The role of destiny is nowhere better exemplified than in the dramatic turn of events in Ayodhya on the eve of the coronation of Lord Rama. When it looked as if things were well set and even Kaikeyi rejoiced in this happy occasion, it only took a few minutes of persuasive and clever talk by Manthara to bring about a complete change of heart in Kaikeyi, pointed out Sri M. V. Ananatapadmanabhachariar in a lecture. In fact, a joyous Kaikeyi had offered Manthara one of her jewels to celebrate the happy occasion.
But Manthara, feigning to seek Kaikeyi's welfare, took up the cause of Bharata to rouse the mother's instinct in her and also began to fan the flame of jealousy against Kausalya. Thus prompted, Kaikeyi manoeuvred not merely the kingdom for Bharata but also sent Lord Rama to the forest for 14 years.

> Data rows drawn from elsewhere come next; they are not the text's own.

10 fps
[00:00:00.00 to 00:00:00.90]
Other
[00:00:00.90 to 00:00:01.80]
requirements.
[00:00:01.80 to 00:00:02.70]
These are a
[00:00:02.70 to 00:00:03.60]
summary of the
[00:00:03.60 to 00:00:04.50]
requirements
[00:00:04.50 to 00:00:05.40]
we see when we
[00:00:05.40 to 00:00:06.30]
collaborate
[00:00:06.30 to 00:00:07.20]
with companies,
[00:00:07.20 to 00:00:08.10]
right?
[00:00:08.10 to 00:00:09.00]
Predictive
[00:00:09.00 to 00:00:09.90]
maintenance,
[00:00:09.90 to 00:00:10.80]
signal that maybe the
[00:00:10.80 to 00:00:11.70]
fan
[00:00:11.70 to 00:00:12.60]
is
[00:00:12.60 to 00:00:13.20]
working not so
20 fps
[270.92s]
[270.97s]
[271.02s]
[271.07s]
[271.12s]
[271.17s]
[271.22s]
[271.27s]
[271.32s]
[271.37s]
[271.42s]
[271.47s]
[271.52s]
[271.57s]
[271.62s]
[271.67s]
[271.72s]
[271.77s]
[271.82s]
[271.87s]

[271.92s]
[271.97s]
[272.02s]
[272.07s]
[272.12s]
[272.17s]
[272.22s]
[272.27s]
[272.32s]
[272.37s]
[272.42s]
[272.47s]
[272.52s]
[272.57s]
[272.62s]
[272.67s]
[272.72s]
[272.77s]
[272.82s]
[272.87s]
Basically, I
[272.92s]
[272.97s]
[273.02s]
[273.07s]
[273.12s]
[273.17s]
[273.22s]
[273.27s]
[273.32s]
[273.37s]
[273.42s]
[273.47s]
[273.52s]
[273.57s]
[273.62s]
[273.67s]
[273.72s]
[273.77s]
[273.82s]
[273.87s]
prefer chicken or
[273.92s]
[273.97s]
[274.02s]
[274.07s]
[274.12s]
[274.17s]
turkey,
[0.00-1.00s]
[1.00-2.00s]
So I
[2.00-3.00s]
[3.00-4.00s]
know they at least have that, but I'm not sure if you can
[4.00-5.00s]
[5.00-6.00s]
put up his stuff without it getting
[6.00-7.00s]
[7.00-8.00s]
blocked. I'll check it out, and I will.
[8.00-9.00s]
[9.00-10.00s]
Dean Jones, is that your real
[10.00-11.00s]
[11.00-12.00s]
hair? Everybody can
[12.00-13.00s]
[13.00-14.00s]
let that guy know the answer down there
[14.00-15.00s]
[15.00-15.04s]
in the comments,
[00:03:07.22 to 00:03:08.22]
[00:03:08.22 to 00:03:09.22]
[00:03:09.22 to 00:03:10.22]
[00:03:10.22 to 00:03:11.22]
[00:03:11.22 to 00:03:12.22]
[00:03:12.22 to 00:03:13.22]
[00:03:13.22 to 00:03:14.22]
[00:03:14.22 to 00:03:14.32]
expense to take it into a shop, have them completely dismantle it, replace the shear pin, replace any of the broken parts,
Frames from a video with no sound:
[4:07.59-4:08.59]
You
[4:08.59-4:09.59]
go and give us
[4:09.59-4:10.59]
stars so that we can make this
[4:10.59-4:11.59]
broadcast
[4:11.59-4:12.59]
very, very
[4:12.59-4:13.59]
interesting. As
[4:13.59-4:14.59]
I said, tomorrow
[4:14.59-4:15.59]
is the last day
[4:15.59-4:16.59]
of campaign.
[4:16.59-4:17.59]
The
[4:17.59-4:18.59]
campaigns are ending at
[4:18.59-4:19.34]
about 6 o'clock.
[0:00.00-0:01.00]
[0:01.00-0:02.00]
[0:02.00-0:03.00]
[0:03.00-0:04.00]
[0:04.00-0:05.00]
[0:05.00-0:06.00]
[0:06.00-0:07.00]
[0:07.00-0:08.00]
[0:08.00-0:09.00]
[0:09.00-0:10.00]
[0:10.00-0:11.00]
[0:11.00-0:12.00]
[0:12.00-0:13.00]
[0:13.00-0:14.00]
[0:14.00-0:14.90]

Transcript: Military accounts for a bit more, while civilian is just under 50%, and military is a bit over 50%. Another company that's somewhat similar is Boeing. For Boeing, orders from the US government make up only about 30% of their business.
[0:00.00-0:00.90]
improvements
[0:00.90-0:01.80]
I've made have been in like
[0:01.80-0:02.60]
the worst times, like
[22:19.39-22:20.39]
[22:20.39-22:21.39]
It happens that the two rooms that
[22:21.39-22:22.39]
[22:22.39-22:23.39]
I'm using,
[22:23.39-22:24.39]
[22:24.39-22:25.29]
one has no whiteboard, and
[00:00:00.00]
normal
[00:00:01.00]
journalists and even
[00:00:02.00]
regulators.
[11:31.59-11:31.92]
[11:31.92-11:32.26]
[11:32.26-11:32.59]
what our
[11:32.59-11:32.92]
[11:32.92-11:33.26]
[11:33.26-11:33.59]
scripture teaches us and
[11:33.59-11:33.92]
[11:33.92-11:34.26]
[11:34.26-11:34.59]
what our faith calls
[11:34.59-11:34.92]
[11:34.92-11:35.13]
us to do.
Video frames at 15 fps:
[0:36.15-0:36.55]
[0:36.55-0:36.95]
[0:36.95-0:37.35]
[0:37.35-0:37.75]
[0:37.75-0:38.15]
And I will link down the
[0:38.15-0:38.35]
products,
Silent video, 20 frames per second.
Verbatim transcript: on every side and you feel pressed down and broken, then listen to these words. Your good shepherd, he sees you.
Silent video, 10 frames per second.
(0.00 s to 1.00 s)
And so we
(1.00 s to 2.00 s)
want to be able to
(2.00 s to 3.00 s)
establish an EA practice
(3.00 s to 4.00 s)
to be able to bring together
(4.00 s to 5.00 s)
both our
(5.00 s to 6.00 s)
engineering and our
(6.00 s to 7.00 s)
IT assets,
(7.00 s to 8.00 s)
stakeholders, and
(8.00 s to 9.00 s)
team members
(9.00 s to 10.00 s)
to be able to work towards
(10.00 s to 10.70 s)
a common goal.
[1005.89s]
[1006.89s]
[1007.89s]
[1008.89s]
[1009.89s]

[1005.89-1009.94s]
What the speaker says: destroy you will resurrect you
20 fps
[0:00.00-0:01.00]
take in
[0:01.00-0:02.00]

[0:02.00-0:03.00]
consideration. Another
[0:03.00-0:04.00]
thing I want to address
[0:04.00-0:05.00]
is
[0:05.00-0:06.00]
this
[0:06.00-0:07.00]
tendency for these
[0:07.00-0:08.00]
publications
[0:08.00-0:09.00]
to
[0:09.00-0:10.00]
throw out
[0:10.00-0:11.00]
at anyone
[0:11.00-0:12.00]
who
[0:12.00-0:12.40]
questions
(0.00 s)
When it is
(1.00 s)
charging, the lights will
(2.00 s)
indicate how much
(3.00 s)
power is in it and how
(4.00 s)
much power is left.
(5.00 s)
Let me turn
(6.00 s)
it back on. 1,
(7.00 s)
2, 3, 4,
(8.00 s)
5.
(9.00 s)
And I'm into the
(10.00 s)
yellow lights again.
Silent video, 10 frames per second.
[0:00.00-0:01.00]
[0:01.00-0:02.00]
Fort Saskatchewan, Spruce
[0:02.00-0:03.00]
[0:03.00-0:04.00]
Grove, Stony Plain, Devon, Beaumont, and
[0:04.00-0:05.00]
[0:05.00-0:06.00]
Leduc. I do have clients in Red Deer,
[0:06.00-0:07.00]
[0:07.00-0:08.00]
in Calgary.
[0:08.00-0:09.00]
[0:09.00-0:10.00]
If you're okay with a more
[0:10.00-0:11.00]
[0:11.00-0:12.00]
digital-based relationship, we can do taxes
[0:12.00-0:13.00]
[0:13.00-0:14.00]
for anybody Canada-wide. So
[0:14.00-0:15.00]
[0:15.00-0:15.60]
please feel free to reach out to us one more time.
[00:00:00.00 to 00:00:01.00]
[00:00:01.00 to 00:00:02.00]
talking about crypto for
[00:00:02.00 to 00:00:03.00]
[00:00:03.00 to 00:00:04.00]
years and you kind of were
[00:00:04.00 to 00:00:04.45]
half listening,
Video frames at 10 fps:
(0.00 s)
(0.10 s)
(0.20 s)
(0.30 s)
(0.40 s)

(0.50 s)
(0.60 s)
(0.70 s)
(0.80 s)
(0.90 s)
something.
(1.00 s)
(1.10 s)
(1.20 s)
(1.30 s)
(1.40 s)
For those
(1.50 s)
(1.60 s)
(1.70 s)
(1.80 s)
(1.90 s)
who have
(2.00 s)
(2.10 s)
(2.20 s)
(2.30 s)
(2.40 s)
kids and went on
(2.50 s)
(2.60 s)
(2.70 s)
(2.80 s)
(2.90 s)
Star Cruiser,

In Lord Rama's reactions to this predicament is a realistic co-presence of both the human and the divine. When Kaikeyi informs Him of the impending changes in Ayodhya, He remains unruffled. He tells her that He is not enamoured of wealth and that He stands for righteousness. His aim is to serve His father's wishes at all times and that He would have willingly given the kingdom to Bharata even if she had asked Him directly. He would go to the forest after bidding farewell to His mother and also after consoling Sita.
When He is ready to leave along with Sita and Lakshmana, Kaikeyi offers the bark garments to Sita as well. Sage Vasishta intervenes and reprimands Kaikeyi for her harshness. Sita did not fall within the purview of the banishment order and did not deserve the hermit's outfit. Since Sita was resolute in her wish to accompany Lord Rama, the sage ordered that she should be decorated with royal garments, ornaments and accessories. The same Lord Rama breaks down when Sita is carried away by the demon Viradha and gives vent to His anger against Kaikeyi. He even exclaims that this misfortune must be the result of one of the prime wishes of Kaikeyi. Not content with securing the kingdom for Bharata, she had to send Him to the forests to bear the hardships there.